My friend came to visit me in Hakodate. He thought he would write a travel story for an inflight magazine while he was there. He called the City Hall to ask them about local artisans or people of interest, but the City Hall pointed him in the direction of a souvenir sausage shop, which he wasn’t really interested in.

I want to meet some Ainu people, said my friend. But it was common knowledge in Hakodate that there were few if any people in the town calling themselves Ainu. Then I remembered Machan. I’d heard from a journalist friend that he was Ainu. Machan was a little-bit-wild looking man who I often saw around riding his bicycle with his dog following along. We had talked a little bit a few times without any particular connection. He had a shop across the road from the International Hotel. So we went along to Machan’s shop.
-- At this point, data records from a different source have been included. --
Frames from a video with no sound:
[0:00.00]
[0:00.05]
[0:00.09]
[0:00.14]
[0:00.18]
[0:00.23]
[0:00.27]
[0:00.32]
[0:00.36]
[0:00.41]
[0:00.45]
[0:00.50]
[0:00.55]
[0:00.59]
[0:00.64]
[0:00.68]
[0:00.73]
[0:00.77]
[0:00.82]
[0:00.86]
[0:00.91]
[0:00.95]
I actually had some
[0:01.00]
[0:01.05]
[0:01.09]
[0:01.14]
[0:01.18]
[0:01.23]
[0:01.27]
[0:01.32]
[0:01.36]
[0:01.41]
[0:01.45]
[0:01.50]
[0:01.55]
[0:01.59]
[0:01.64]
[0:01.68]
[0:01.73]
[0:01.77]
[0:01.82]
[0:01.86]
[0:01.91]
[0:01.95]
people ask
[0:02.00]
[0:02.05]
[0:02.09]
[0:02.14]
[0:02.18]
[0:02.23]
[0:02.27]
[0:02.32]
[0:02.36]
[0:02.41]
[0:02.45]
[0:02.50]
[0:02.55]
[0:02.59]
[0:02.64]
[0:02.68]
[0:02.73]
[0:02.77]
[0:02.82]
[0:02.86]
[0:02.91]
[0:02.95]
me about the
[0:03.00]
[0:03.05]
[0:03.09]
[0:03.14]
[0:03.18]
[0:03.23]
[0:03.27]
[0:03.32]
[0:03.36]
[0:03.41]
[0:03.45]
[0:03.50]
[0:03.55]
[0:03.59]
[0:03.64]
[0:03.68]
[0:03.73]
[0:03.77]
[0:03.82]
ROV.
Machan’s shop had a kind of log-cabin look to it, and inside it was a bit dark and a bit shabby. There were certainly some carvings of bears and owls, but they looked a lot like the mass-produced carvings you find in all the souvenir shops, and the recycle shops, just a bit dustier. Other than that there really wasn’t much you could buy. Mostly when it was warm enough Machan sat with his dog on the front step of his shop, which looked out on to the lobby of the International Hotel.

My friend asked Machan a bit about the Ainu. Did he know any Ainu people living in the town my friend could talk to? Not really. Did he know of any Ainu artists? Not really. Did he know of anything interesting he could write about? Not that he could think of. Anyone who made things? Nah. Machan’s shop is gone now, but it was there quite a long time.
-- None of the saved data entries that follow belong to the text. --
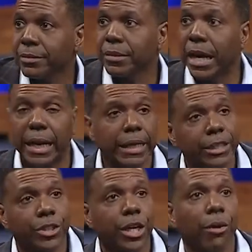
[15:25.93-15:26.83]
I got to
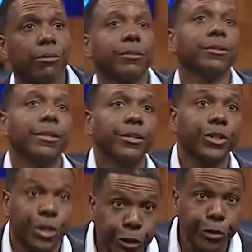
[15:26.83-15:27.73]
let you go. You're
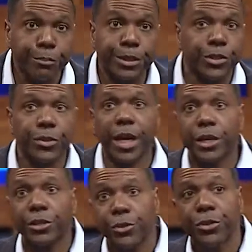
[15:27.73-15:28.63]
cute, but you're
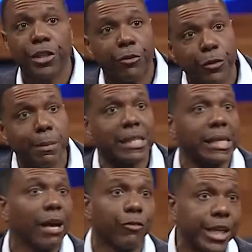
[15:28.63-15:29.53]
not cute enough for my
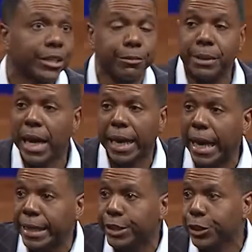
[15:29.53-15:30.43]
salvation, but I
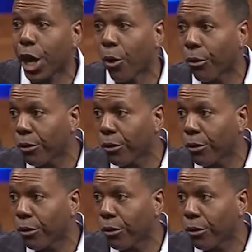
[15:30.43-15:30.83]
got to let you go.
Somehow the response we got that day did not surprise me. I used to see Machan around a lot, riding his bicycle, with his dog following along, one time he gave me a CD he had in his basket; The Beatles, for no particular reason; I took it and said thankyou. I like to see Machan’s life as a complicated and contradictory act of civil disobedience, of social education. Somehow I must have been prepared by the people around me to understand that. But here – I am speaking for him again. I will stop.